EV battery recycling is a problem as there is no enough scrap to feed the industry

“But if you look at the level of capacity that’s coming online, it’s huge in relation to what we need.”

Global capacity for recycling batteries will more than double between 2021 and 2025, outpacing this year’s waste supply, according to the CES.

Several well-known specialized recycling companies, like Glencore Plc, are heavily investing in converting waste into the materials needed to power the electric vehicle revolution.

While the industry waits for early EV models to start turning up in large numbers at garbage yards, shortages are expected to last well into the next decade.

By 2025, there may be three times as much room for recycling factories as there will be scrap to power them. Naturally, the old batteries will eventually start to pour in, but recycling businesses must exist in the interim.

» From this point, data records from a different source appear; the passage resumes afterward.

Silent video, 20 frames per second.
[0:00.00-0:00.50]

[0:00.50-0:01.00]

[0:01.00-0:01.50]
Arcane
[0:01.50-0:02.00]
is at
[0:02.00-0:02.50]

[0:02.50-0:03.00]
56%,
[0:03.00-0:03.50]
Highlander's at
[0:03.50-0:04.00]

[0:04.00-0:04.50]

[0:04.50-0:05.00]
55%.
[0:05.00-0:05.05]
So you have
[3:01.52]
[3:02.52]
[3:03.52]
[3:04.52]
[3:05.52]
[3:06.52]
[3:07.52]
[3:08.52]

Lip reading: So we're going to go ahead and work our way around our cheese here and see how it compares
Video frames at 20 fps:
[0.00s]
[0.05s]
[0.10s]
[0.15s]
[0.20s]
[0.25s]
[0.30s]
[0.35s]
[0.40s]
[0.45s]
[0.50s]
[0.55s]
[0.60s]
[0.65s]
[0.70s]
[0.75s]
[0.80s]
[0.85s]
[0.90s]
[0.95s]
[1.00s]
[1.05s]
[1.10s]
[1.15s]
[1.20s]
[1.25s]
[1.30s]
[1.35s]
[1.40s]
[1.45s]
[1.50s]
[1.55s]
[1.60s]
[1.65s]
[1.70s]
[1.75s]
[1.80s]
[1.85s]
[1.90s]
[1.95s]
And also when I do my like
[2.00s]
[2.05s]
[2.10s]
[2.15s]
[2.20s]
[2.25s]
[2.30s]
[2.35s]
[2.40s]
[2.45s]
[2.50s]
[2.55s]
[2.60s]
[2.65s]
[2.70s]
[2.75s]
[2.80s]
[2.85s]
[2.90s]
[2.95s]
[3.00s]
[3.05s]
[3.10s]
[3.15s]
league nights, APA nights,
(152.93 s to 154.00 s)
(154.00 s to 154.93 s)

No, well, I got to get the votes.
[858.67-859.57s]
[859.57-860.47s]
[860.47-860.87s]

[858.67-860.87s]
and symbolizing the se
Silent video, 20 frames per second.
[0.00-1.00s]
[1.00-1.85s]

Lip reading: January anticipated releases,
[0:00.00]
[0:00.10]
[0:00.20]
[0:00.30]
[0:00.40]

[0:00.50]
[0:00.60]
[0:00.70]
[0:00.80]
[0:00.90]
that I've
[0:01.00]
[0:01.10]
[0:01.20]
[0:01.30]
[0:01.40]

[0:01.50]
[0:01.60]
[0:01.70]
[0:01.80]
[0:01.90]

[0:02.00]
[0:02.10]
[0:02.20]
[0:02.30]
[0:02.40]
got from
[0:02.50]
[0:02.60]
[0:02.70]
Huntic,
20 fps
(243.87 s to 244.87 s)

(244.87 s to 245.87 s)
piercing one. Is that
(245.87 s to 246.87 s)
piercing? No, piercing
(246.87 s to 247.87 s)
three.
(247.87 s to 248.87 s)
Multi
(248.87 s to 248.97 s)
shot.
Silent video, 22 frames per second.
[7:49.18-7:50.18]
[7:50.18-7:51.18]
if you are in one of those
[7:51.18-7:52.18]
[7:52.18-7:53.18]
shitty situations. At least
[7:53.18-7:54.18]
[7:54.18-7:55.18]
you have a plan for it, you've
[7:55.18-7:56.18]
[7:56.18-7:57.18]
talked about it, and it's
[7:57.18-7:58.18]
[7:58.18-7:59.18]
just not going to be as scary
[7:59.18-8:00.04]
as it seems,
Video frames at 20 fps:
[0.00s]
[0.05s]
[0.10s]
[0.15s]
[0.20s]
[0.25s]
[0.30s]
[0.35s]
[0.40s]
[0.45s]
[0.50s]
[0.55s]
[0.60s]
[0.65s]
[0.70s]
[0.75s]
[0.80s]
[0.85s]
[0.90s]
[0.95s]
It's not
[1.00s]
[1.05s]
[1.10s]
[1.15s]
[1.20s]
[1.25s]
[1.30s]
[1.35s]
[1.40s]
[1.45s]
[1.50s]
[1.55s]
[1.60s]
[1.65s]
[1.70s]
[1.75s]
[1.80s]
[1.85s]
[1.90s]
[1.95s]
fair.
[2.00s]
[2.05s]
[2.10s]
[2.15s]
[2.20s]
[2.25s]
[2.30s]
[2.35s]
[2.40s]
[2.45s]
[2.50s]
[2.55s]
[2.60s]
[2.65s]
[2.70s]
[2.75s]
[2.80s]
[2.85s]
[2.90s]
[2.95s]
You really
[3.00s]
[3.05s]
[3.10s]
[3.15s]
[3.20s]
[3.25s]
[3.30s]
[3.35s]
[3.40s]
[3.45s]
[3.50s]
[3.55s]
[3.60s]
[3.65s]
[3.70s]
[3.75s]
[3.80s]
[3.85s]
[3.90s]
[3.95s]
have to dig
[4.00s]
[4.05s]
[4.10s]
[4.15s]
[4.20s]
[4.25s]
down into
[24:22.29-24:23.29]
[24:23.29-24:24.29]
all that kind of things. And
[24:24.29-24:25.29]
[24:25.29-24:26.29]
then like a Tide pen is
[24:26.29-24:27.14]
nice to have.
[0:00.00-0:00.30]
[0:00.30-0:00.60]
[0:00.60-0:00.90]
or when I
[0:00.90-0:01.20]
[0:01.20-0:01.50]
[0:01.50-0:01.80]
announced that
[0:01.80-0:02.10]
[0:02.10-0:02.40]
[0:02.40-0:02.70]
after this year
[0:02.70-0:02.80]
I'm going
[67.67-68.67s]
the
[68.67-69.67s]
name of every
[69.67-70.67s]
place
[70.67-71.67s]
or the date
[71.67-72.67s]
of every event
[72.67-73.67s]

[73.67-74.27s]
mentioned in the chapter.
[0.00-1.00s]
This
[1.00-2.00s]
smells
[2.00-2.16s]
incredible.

Before legislation requiring companies to use more recycled materials in their batteries starting in 2030, automakers in Europe urgently need to establish factories, the Bloomberg report noted.

Dominance of Recycling

China is home to over 80percent of the world’s battery recycling capability.

More EVs have been on the road for a longer period of time; therefore, China is where the first significant wave of scrap is anticipated to appear.

Over the past year, there have been numerous plans for new recycling facilities around Europe and North America, but such facilities will have to wait even longer for the supply to increase.